17. What will happen if you have a system of 3 equations with 3 variables?
3x – 5y + z = 9
x – 3y – 2z = -8
5x – 6y + 3z = 15
What variable would you solve for in the first equation? _____ What is your result?_____________________
Now, use this result and substitute it into the second and the third equations. Do you notice that you now have two equations with two variables? Solve this new system. Substitute the results into an equation to get the value of the variable that you chose first. The solution to this system of equations is (x, y, z) = _______________
Verify by substituting the solution into each of the equations.
Part III: Solving Systems of Equations by the Elimination Method
18. Let’s go back to the same system of equations that we used in #15 and find another method to solve them. 3x + 4y = -1
6x – 2y = 3
Look at the second equation. What value could you multiply the second equation by so that when you add the first equation to the new second equation, the sum of the y variables would be 0? ___
2( 6x – 2y = 3)(______________________________________
Now add the two equations: 3x + 4y = -1
12x – 4y = 6
Solve for x. _____ Substitute this value into either equation and solve for y. Does your answer correspond to the answer you got by the substitution method, and by graphing?

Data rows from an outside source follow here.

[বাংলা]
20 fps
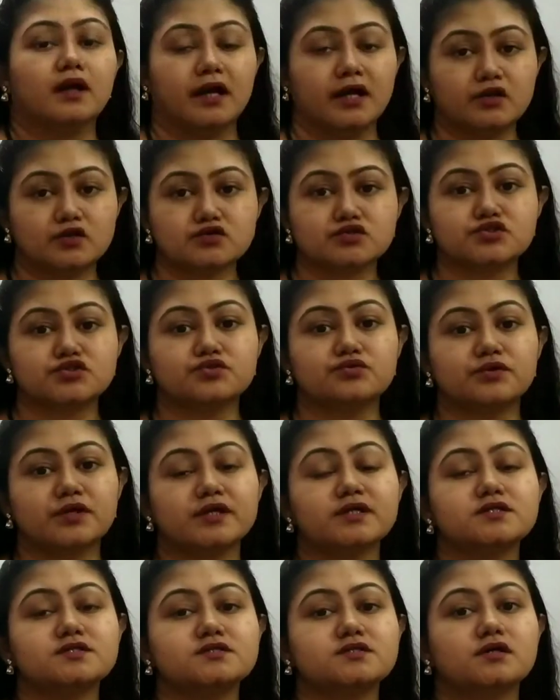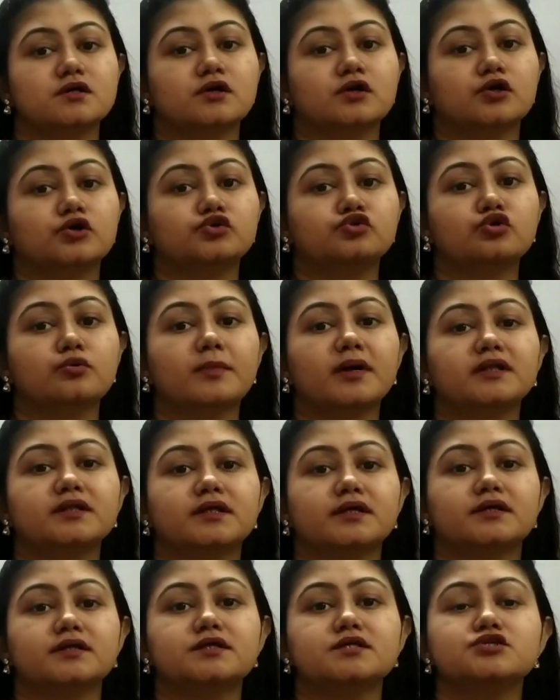হ্যালো স্টুডেন্টস
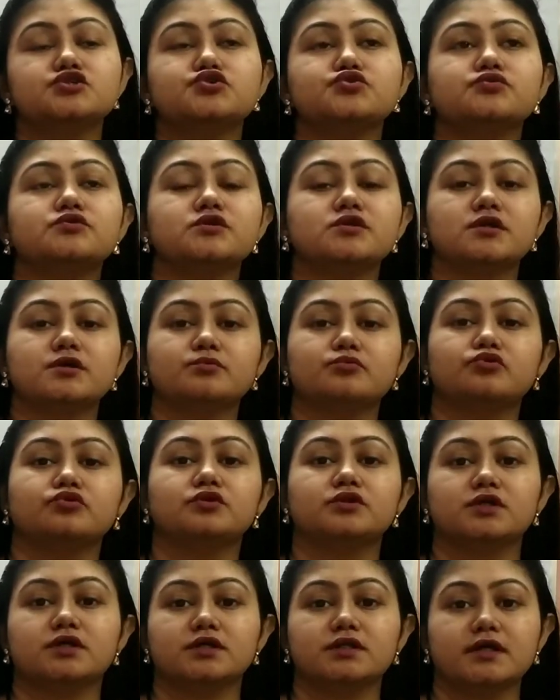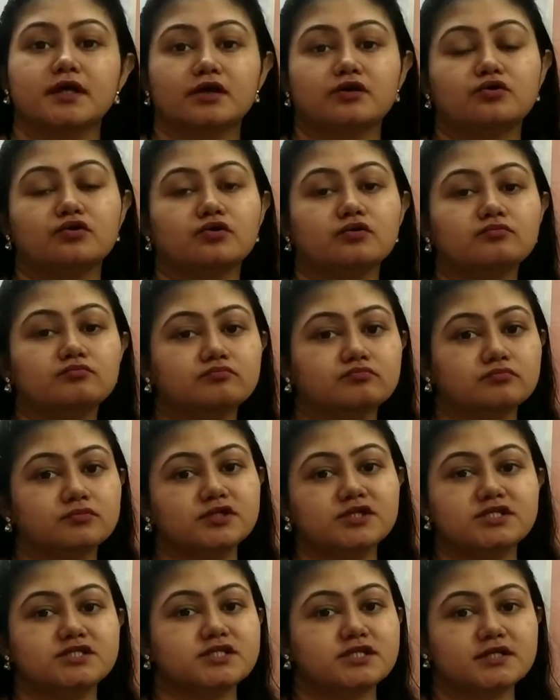তোমাদের কিছুদিনের মধ্যেই দেখো
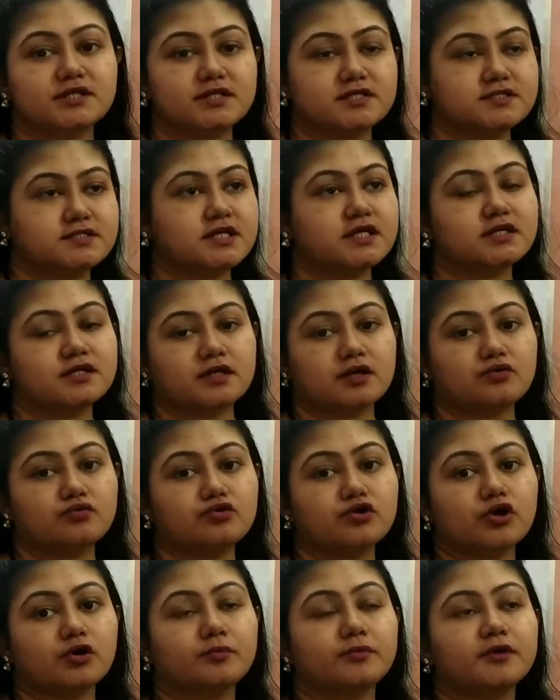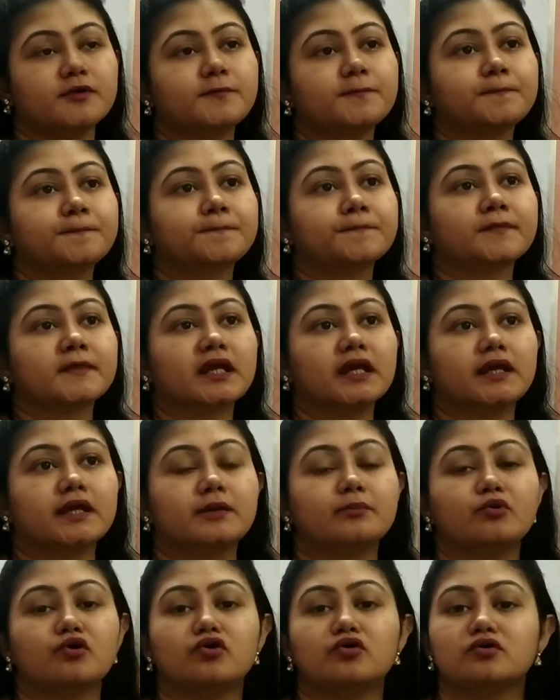নিটের রেজাল্ট আউট হবে
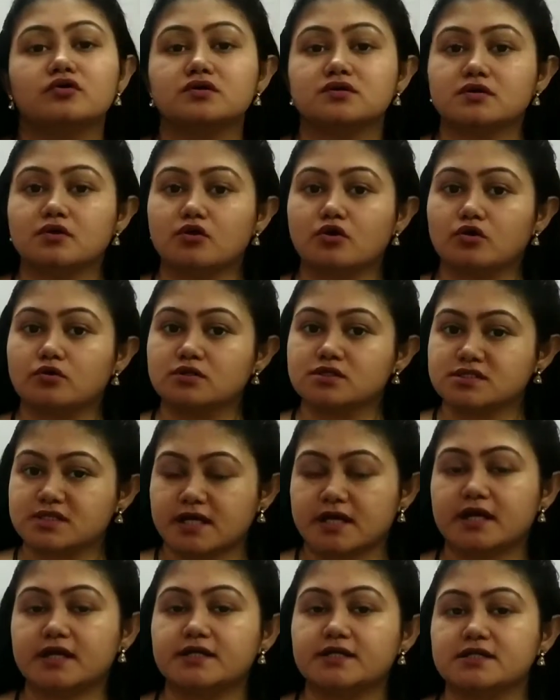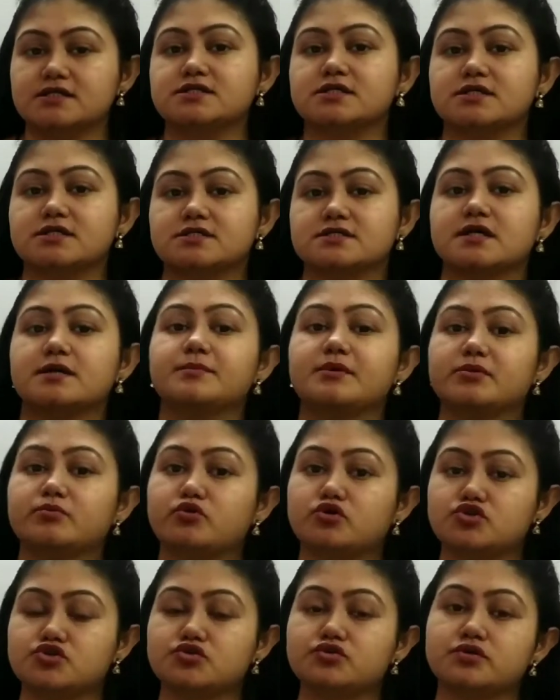এবং যারা নিট এক্সাম
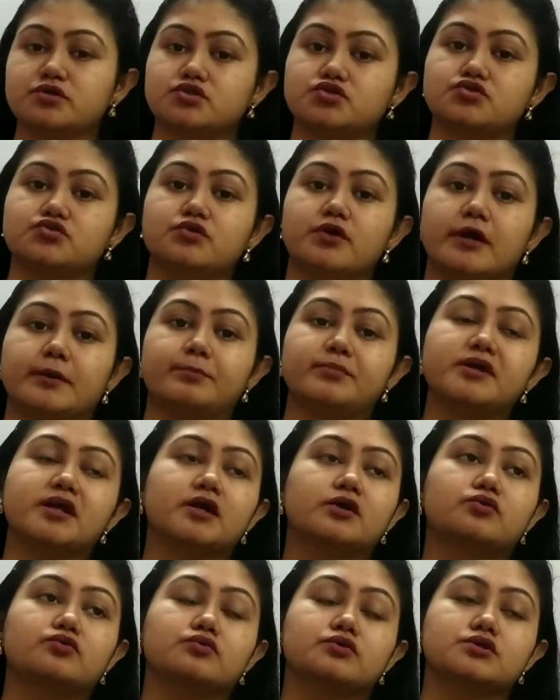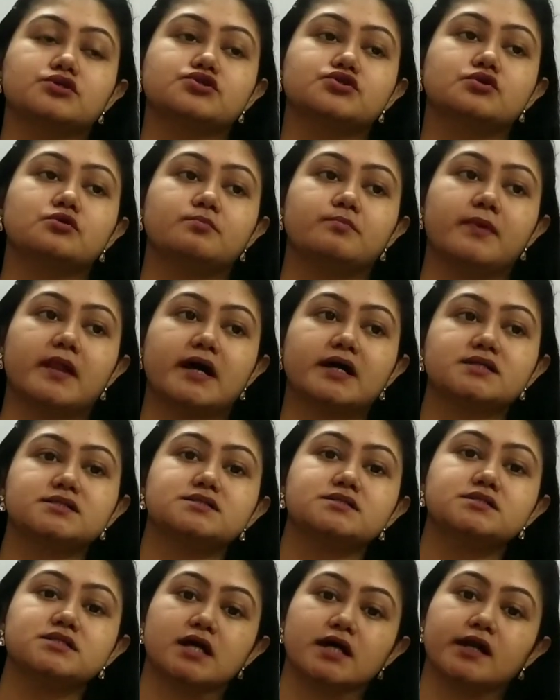এবছরের জন্য অ্যাপিয়ার করেছো প্লাস
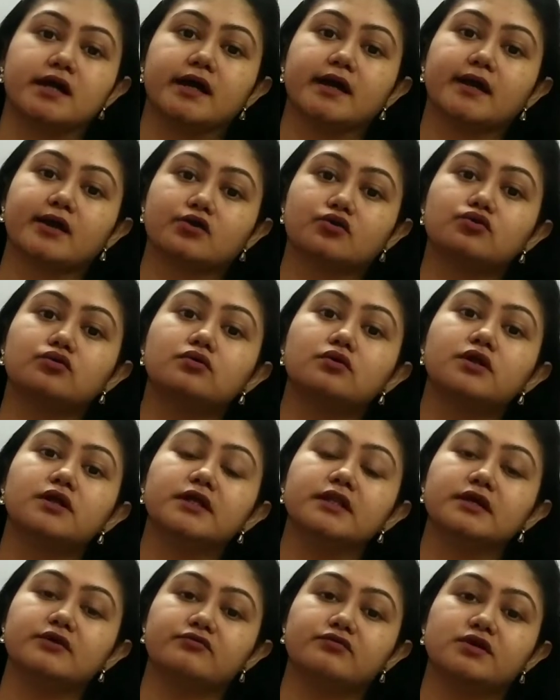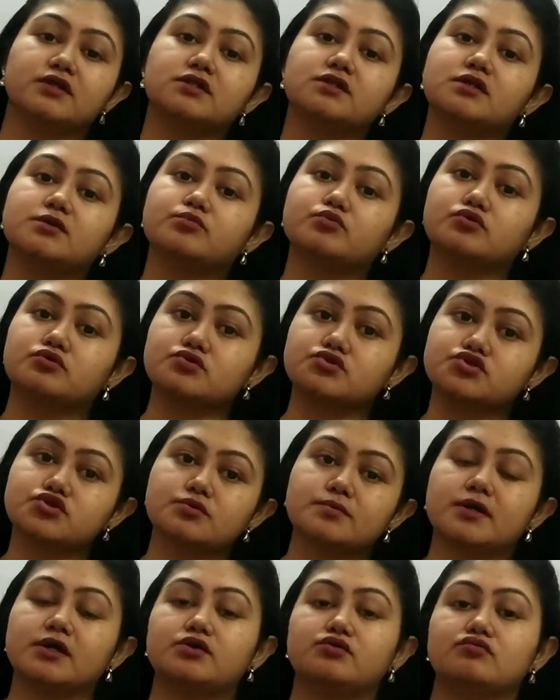যারা এখন ইলেভেন্থে পড়ছো
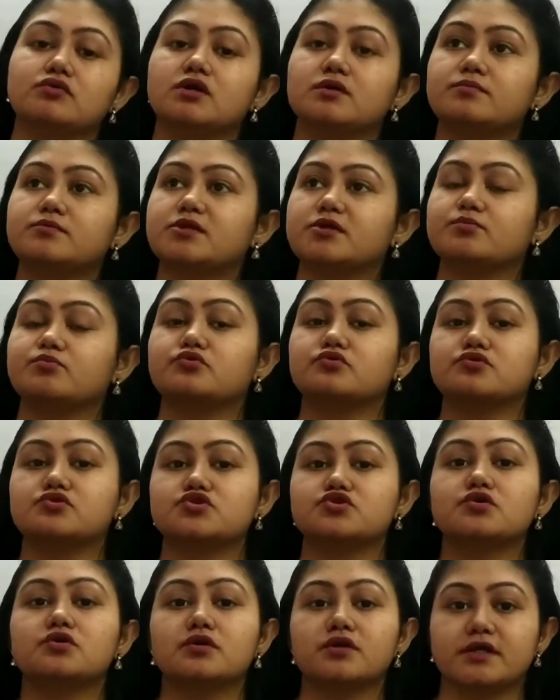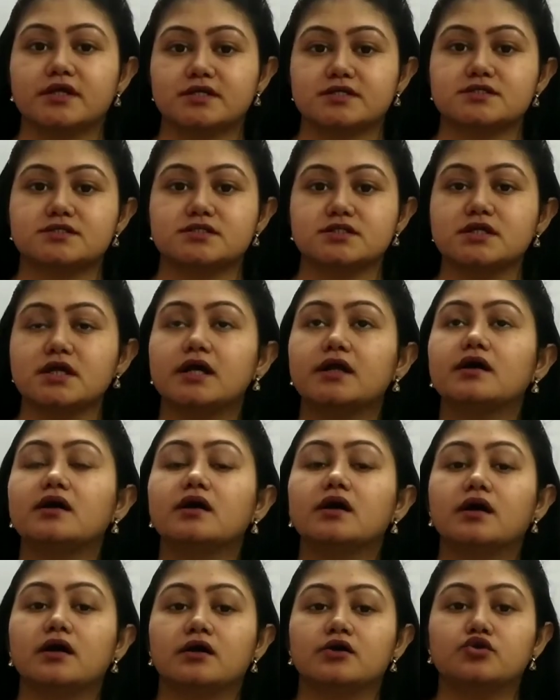বা টুয়েলভে পড়ছো নেক্সট ইয়ার
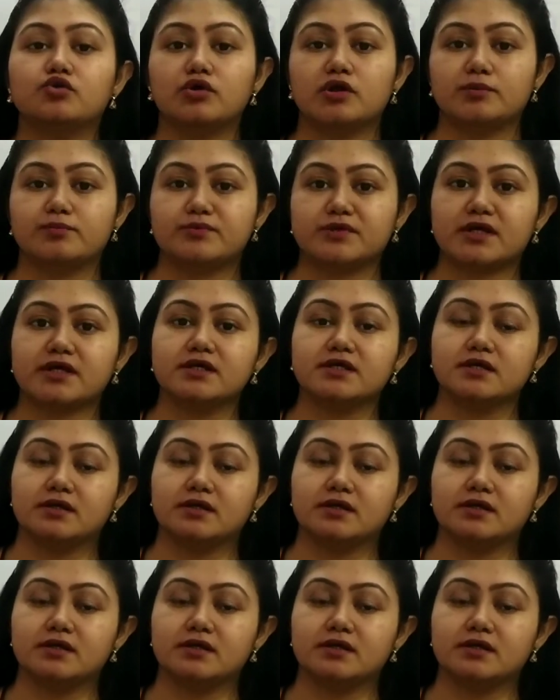টুয়েলভরাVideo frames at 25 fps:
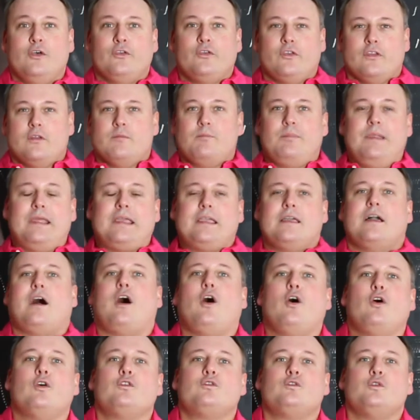sondern blicken
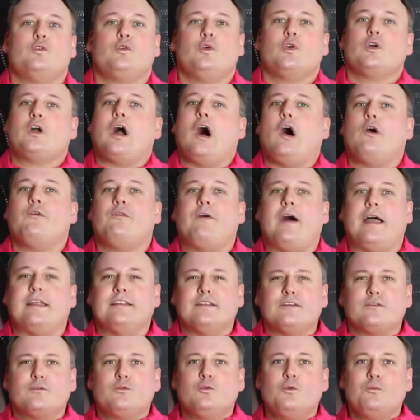auch zurück auf
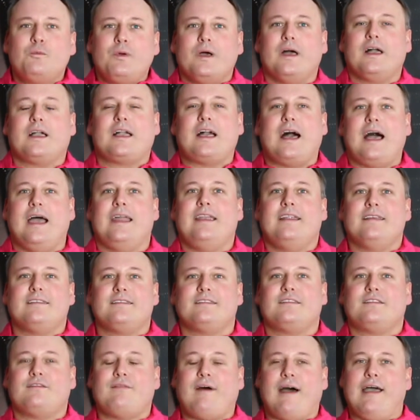ein super
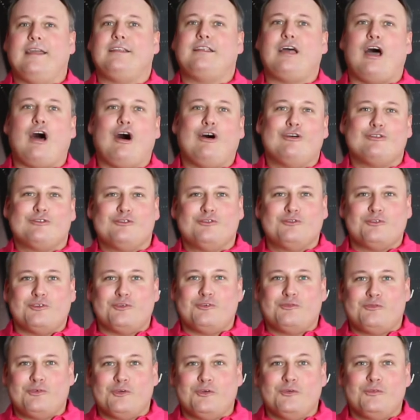geiles
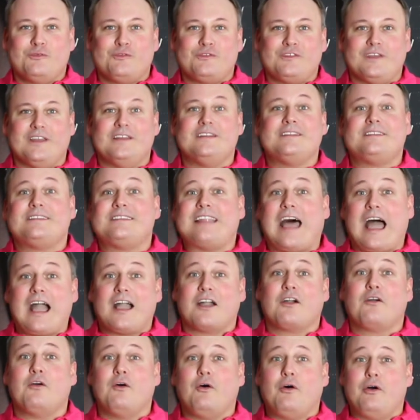2015,
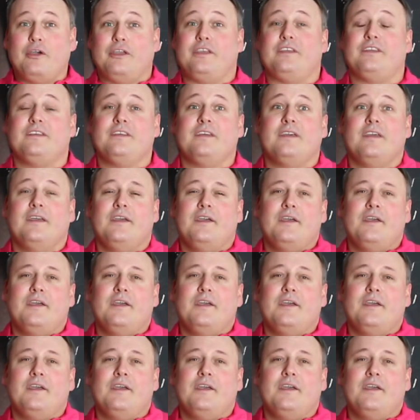dank euch.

Could you have first found a value in the first equation to eliminate x? Look again at the first equation. What value could it be multiplied by in order to eliminate the x variables when the two equations would be added together?
Here is the work that another student has done to solve a system of equations. Explain what the student did in each step.
5x + 4 y = 24
3x = 2 + 2y
Step 1. 5x + 4y = 24
3x – 2y = 2
Step 2. 15x + 12y = 72
-15x + 10y = -10
Step 3. 22 y = 62
Step 4. y = 31/11
Step 5. 3x = 2 + 2(31/11)
Step 6. x = 84/33
19. Solve each of the following systems by elimination. Check your answers by graphing, and paste a screen shot of each graph with the solution shown.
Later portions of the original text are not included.